Mi è capitato spesso di dover
gestire momenti difficili della
messa in scena in coincidenza
con momenti altrettanto difficili
dell’organizzazione ed è allora che invochi la presenza di
un altro che si faccia carico di
questi problemi e in qualche
modo ti venga in soccorso. Perché vorresti dover pensare solo
alla scelta delle inquadrature e
delle luci, o come poter portare un attore alla giusta temperatura in una scena, e non a
quanti cestini devi far arrivare
sul set e a come esaurire il
programma di un figurante perché non te lo puoi permettere
il giorno dopo. Ma così non è
stato, e il film posso davvero
dire di averlo fatto da solo con
mia moglie (Elisabetta Soddu,
partner anche produttiva del
regista in Viacolvento, ndr) che
ha seguito il progetto al mio
fianco dall’inizio alla fine, passo dopo passo. A cose fatte,
credo che se si vuole realizzare film di questo tipo si è quasi
obbligati a fare come ho fatto
io, a meno che i traguardi raggiunti in precedenza siano tali
da poter chiedere tutto quello
che vuoi, ma quanti sono i registi italiani di oggi che possono
farlo?
Questa scelta ha inciso
in qualche modo anche
nel tuo modo di girare?
Ho avuto l’impressione
che in Bellas Mariposas
i movimenti di macchina
siano meno enfatizzati
rispetto al tuo film
precedente, Sonetaula...
Nel film ci sono molti piani-sequenza e il montaggio è quindi interno alla ripresa, perché
sono gli attori a condurre lo
sguardo da una parte all’altra,
mentre in Sonetaula ricorrevo
a un montaggio più classico,
se vogliamo. Da spettatore, in
linea di massima, mi piace la
magniloquenza di certi gesti
registici, ma quando mi metto
dietro la macchina da presa
invece tendo a censurare, perché sono convinto che le immagini debbano essere sempre
al servizio del racconto e non
prevaricarlo.
Anche la fotografia è
decisamente diversa.
Sai, oggi il digitale ha davvero spalancato enormi potenzialità. A partire da un girato
semplicemente “corretto”, puoi
reinventare la fotografia in fase
di post-produzione, cambiando
anche direzione rispetto a quella che avevi previsto in origine.

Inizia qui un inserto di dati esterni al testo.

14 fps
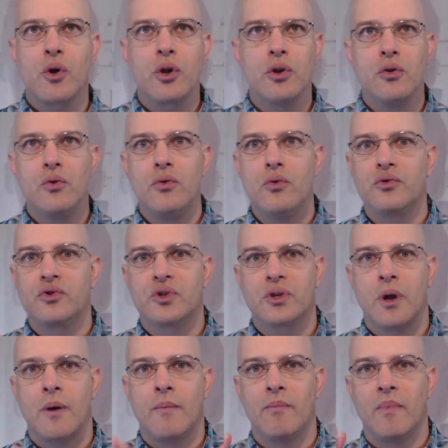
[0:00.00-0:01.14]
you
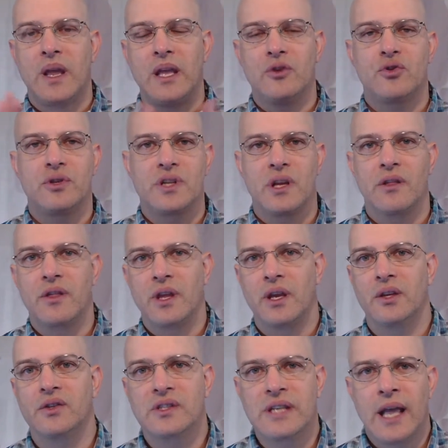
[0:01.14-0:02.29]
some interesting
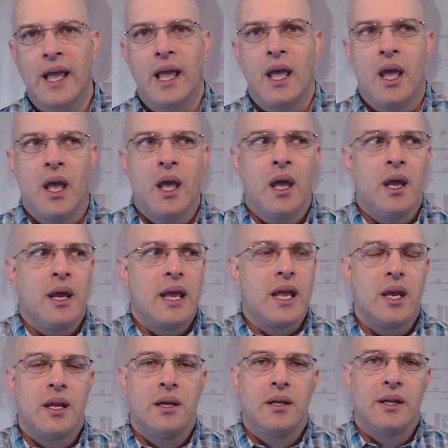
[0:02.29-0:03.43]
things
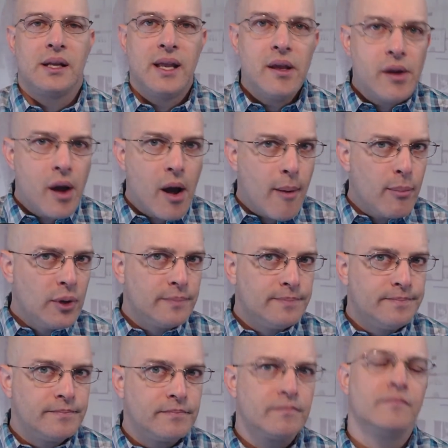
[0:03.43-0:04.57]
in GitHub,
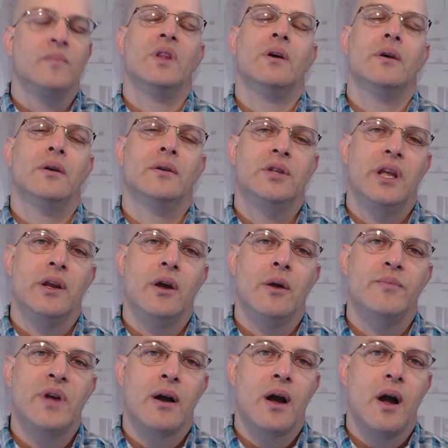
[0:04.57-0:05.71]
the
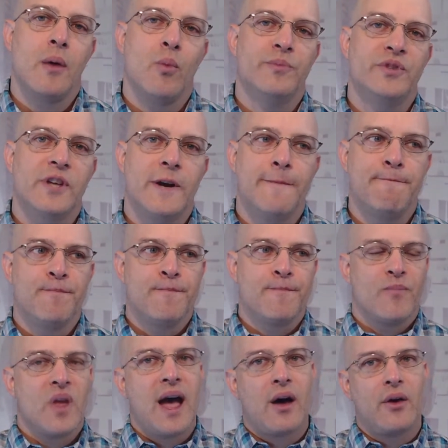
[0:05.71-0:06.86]
github.com website,
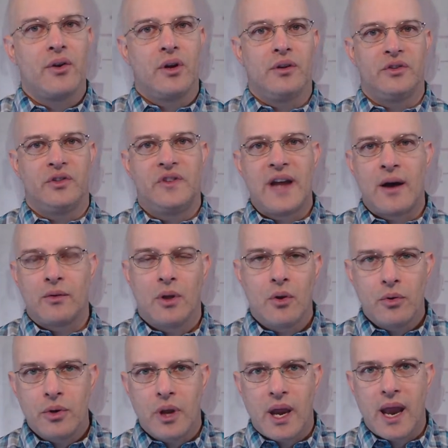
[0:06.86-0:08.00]
how to
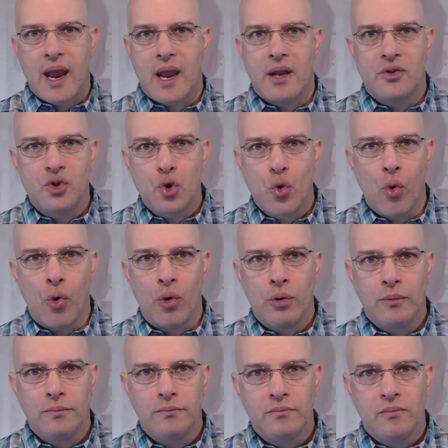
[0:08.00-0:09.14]
download a tool,
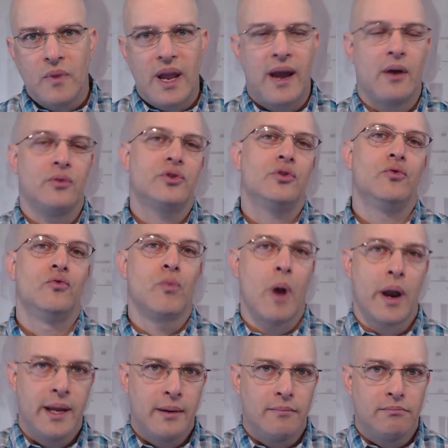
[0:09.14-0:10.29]
how to run
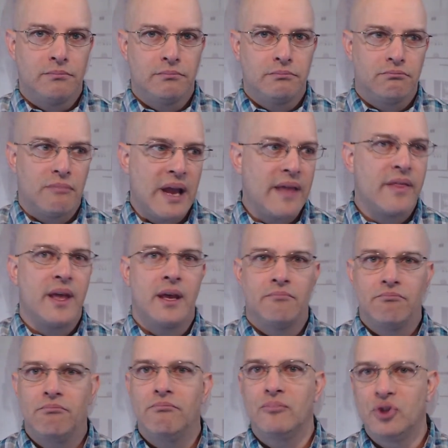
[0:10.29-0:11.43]
it, and
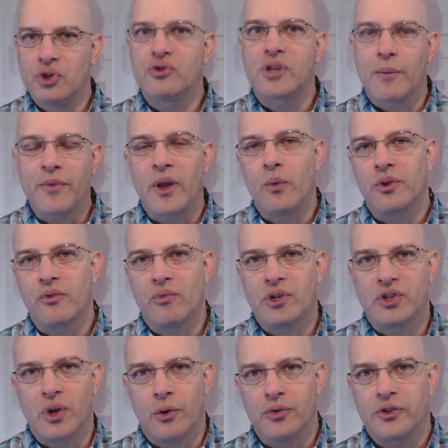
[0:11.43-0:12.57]
then do something with the
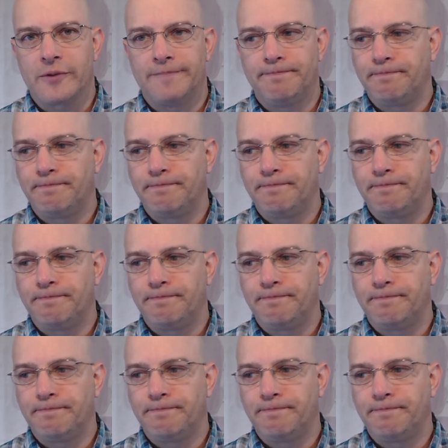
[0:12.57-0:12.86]
results.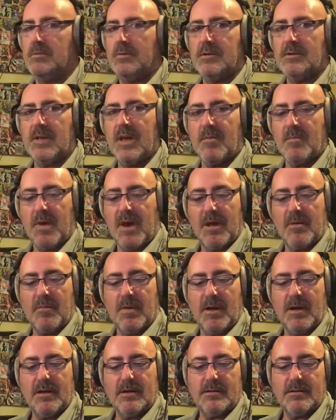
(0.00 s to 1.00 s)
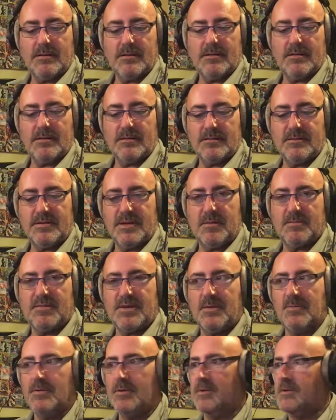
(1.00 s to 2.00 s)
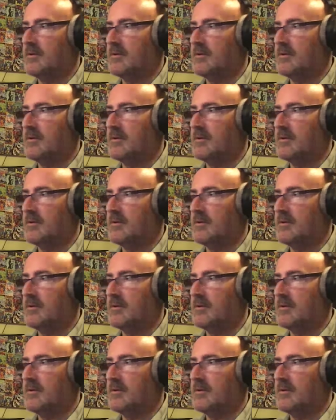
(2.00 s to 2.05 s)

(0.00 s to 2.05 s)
Wood there, mate. Chelmsley Wood.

Un tempo, con i costi e i tempi
di un laboratorio, tutto questo
era impossibile e contava tantissimo l’esperienza prima del
set era determinante. Oggi,
paradossalmente, puoi persino
ricrederti, in fase di post-produzione. E la stessa cosa vale per
il montaggio.
Ma cosa è cambiato
nel mondo del cinema
italiano rispetto a dieci
anni fa, quando hai
cominciato? Sei più
ottimista o pessimista
rispetto agli esordi?
Intanto, dopo dieci anni, ho
qualche energia in meno ma,
detto questo, a essere profondamente cambiate sono le modalità di fruizione del film. Io
sono cresciuto con l’idea che
la sala fosse l’unico luogo deputato in cui vedere il cinema e
oggi non è più così: i ragazzi
vedono i film sullo schermo di
un computer o addirittura su
quello di un cellulare. E se forse
il modo di godere dei film è immutato, di certo è cambiata l’intensità con cui quest’emozione
si può sprigionare. Sarò un nostalgico ma credo che l’esperienza della visione in sala non
sia barattabile. D’altra parte è
cambiato radicalmente il modo
di vivere e di relazionarsi con
gli altri, perché non dovrebbe
cambiare il modo in cui si guardano i film?